─── Supplied data ───
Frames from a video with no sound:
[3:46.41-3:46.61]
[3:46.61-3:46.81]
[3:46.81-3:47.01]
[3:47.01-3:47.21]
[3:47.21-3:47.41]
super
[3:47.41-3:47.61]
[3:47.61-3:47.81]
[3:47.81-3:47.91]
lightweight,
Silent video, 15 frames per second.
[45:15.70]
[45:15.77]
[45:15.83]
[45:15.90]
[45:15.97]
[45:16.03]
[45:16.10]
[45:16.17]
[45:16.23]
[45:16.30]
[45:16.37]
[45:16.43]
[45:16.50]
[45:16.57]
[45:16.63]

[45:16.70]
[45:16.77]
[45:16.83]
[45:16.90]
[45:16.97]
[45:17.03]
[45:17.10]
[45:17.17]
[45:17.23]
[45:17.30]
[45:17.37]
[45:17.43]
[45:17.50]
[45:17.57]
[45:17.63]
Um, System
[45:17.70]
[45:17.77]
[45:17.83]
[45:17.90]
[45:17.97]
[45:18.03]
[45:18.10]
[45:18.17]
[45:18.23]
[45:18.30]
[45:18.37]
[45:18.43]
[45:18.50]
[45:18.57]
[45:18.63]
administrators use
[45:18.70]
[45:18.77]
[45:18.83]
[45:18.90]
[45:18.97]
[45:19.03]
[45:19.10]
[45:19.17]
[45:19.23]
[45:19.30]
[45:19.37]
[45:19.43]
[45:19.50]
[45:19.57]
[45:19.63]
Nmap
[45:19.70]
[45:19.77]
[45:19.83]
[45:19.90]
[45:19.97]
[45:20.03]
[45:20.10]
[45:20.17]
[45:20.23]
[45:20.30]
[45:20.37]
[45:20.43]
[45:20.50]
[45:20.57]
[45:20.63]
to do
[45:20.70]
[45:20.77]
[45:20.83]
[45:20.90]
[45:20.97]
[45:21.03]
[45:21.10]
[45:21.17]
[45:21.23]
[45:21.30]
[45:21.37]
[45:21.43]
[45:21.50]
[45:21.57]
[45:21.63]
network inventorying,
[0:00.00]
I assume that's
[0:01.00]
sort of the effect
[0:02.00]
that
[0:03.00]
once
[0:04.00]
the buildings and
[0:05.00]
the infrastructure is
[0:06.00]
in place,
───
• **The problem**
Your reply should consist of the records, duplicated exactly.

• **Expected answer**
Frames from a video with no sound:
[3:46.41-3:46.61]
[3:46.61-3:46.81]
[3:46.81-3:47.01]
[3:47.01-3:47.21]
[3:47.21-3:47.41]
super
[3:47.41-3:47.61]
[3:47.61-3:47.81]
[3:47.81-3:47.91]
lightweight,
Silent video, 15 frames per second.
[45:15.70]
[45:15.77]
[45:15.83]
[45:15.90]
[45:15.97]
[45:16.03]
[45:16.10]
[45:16.17]
[45:16.23]
[45:16.30]
[45:16.37]
[45:16.43]
[45:16.50]
[45:16.57]
[45:16.63]

[45:16.70]
[45:16.77]
[45:16.83]
[45:16.90]
[45:16.97]
[45:17.03]
[45:17.10]
[45:17.17]
[45:17.23]
[45:17.30]
[45:17.37]
[45:17.43]
[45:17.50]
[45:17.57]
[45:17.63]
Um, System
[45:17.70]
[45:17.77]
[45:17.83]
[45:17.90]
[45:17.97]
[45:18.03]
[45:18.10]
[45:18.17]
[45:18.23]
[45:18.30]
[45:18.37]
[45:18.43]
[45:18.50]
[45:18.57]
[45:18.63]
administrators use
[45:18.70]
[45:18.77]
[45:18.83]
[45:18.90]
[45:18.97]
[45:19.03]
[45:19.10]
[45:19.17]
[45:19.23]
[45:19.30]
[45:19.37]
[45:19.43]
[45:19.50]
[45:19.57]
[45:19.63]
Nmap
[45:19.70]
[45:19.77]
[45:19.83]
[45:19.90]
[45:19.97]
[45:20.03]
[45:20.10]
[45:20.17]
[45:20.23]
[45:20.30]
[45:20.37]
[45:20.43]
[45:20.50]
[45:20.57]
[45:20.63]
to do
[45:20.70]
[45:20.77]
[45:20.83]
[45:20.90]
[45:20.97]
[45:21.03]
[45:21.10]
[45:21.17]
[45:21.23]
[45:21.30]
[45:21.37]
[45:21.43]
[45:21.50]
[45:21.57]
[45:21.63]
network inventorying,
[0:00.00]
I assume that's
[0:01.00]
sort of the effect
[0:02.00]
that
[0:03.00]
once
[0:04.00]
the buildings and
[0:05.00]
the infrastructure is
[0:06.00]
in place,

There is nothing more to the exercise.